** Exercise objective **
Wherever a picture appears, skip it and retype the rest of the data exactly.

*** Records for processing Section Begins ***

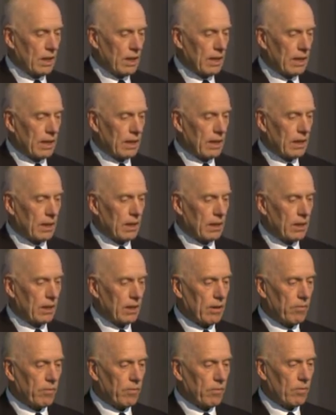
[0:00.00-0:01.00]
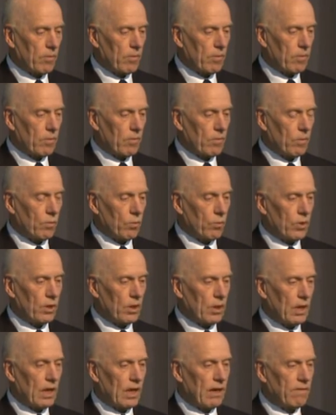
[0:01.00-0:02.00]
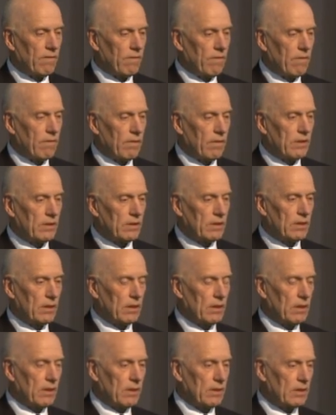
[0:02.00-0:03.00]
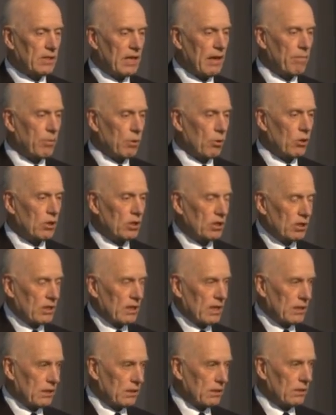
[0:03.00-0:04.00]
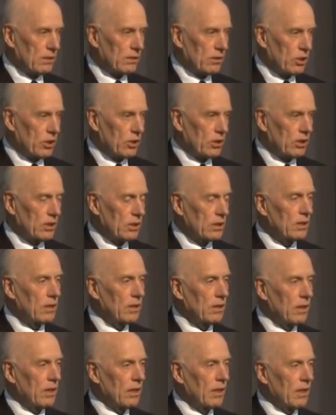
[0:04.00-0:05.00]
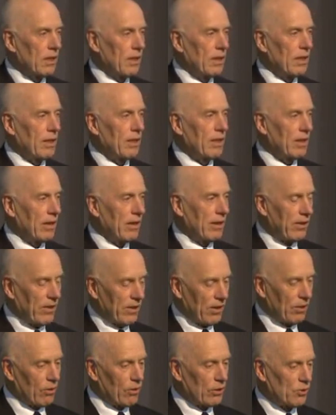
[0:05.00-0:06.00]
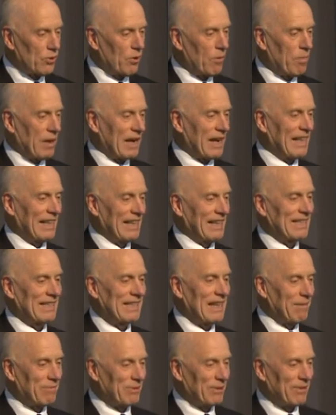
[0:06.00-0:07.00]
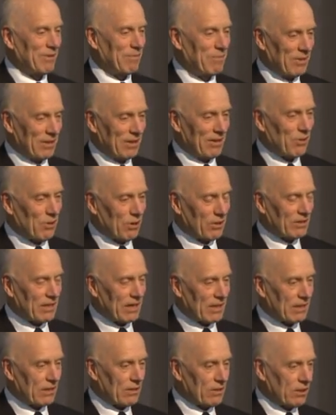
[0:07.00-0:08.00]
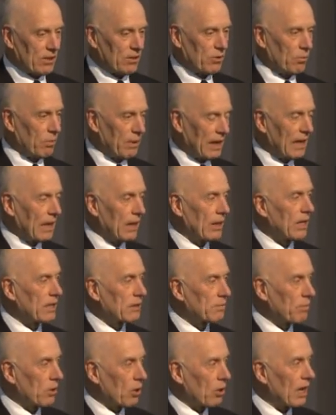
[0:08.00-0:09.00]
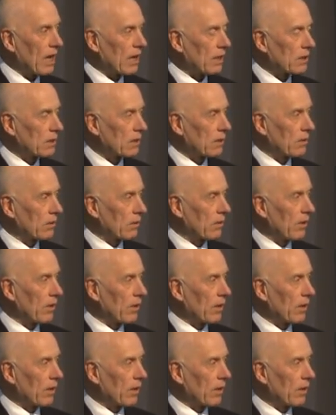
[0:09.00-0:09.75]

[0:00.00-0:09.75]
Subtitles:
and we have subcontractors, also parallel subcontractors to build this product, so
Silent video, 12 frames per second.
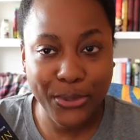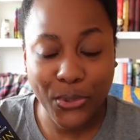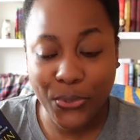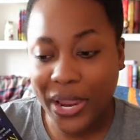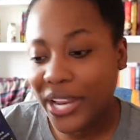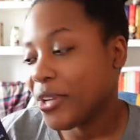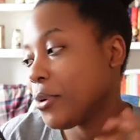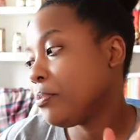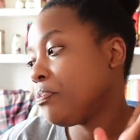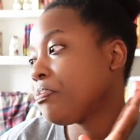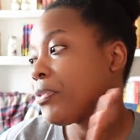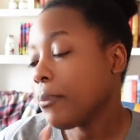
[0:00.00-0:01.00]
really
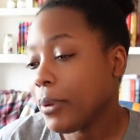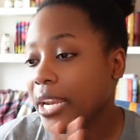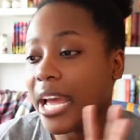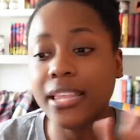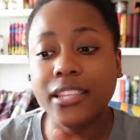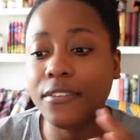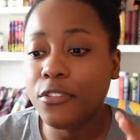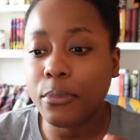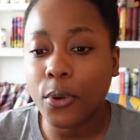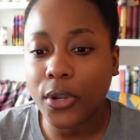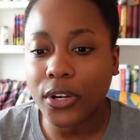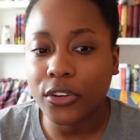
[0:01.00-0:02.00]
random, but I love the
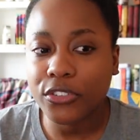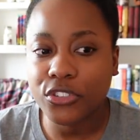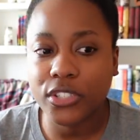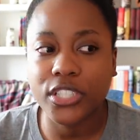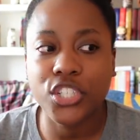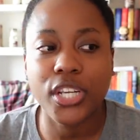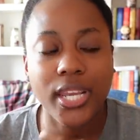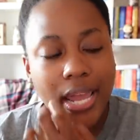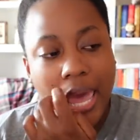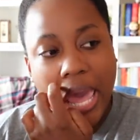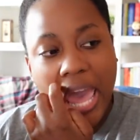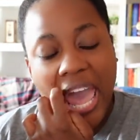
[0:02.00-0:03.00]
Broken Earth trilogy.
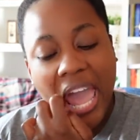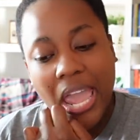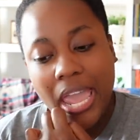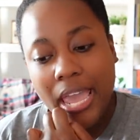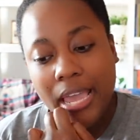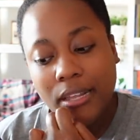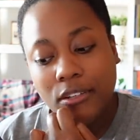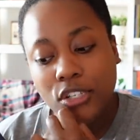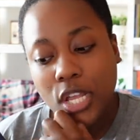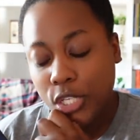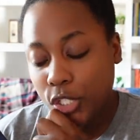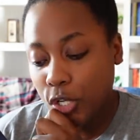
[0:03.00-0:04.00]
And
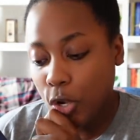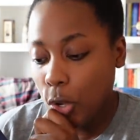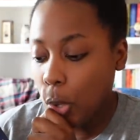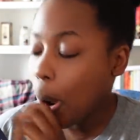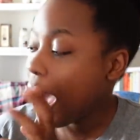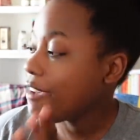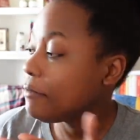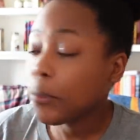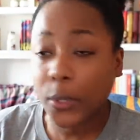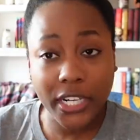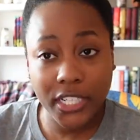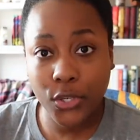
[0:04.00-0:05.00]
so I've been
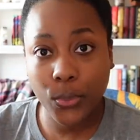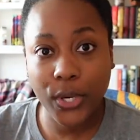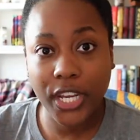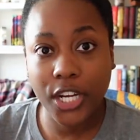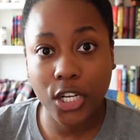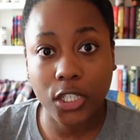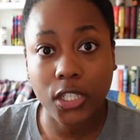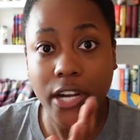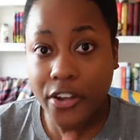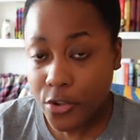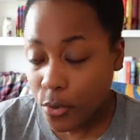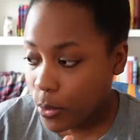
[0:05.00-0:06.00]
wanting to read her
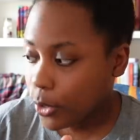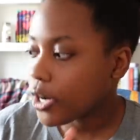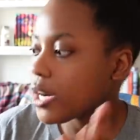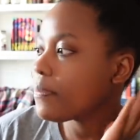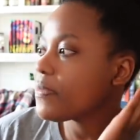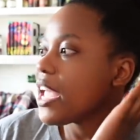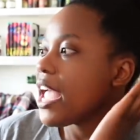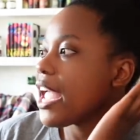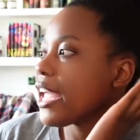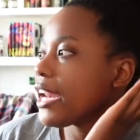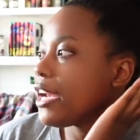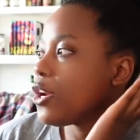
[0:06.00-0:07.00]
other work.
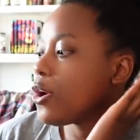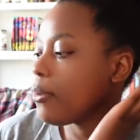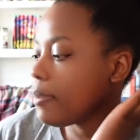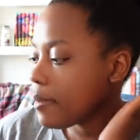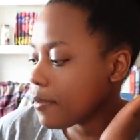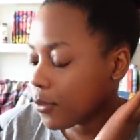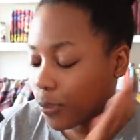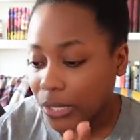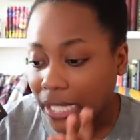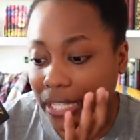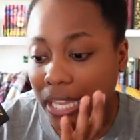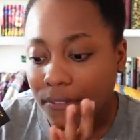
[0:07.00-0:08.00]
And I know people
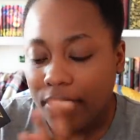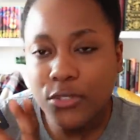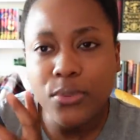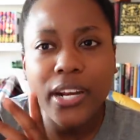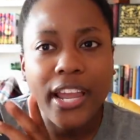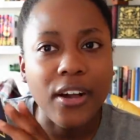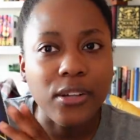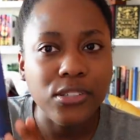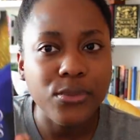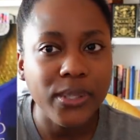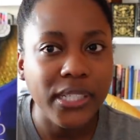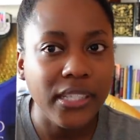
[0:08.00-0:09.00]
really love this one. I
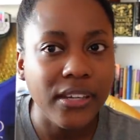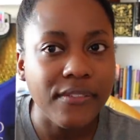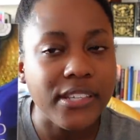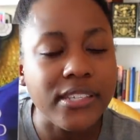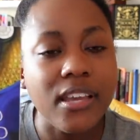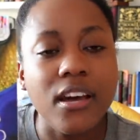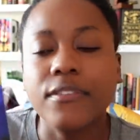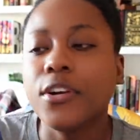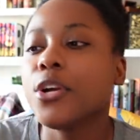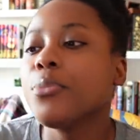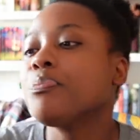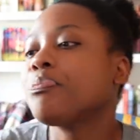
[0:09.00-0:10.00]
also really love this
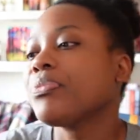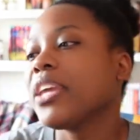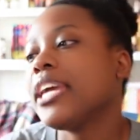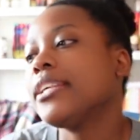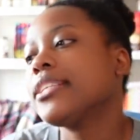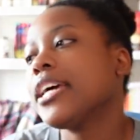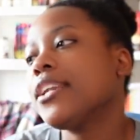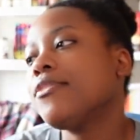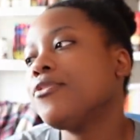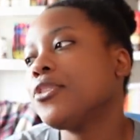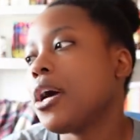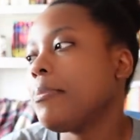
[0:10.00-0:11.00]
cover. And it's kind of
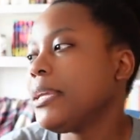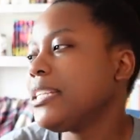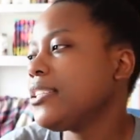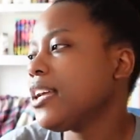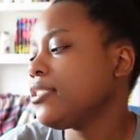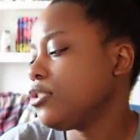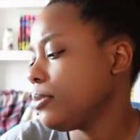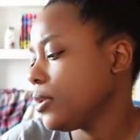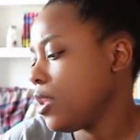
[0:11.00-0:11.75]
floppy. It's not super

*** Records for processing Section Ends ***

** Task solution **
[0:00.00-0:01.00]
[0:01.00-0:02.00]
[0:02.00-0:03.00]
[0:03.00-0:04.00]
[0:04.00-0:05.00]
[0:05.00-0:06.00]
[0:06.00-0:07.00]
[0:07.00-0:08.00]
[0:08.00-0:09.00]
[0:09.00-0:09.75]

[0:00.00-0:09.75]
Subtitles:
and we have subcontractors, also parallel subcontractors to build this product, so
Silent video, 12 frames per second.
[0:00.00-0:01.00]
really
[0:01.00-0:02.00]
random, but I love the
[0:02.00-0:03.00]
Broken Earth trilogy.
[0:03.00-0:04.00]
And
[0:04.00-0:05.00]
so I've been
[0:05.00-0:06.00]
wanting to read her
[0:06.00-0:07.00]
other work.
[0:07.00-0:08.00]
And I know people
[0:08.00-0:09.00]
really love this one. I
[0:09.00-0:10.00]
also really love this
[0:10.00-0:11.00]
cover. And it's kind of
[0:11.00-0:11.75]
floppy. It's not super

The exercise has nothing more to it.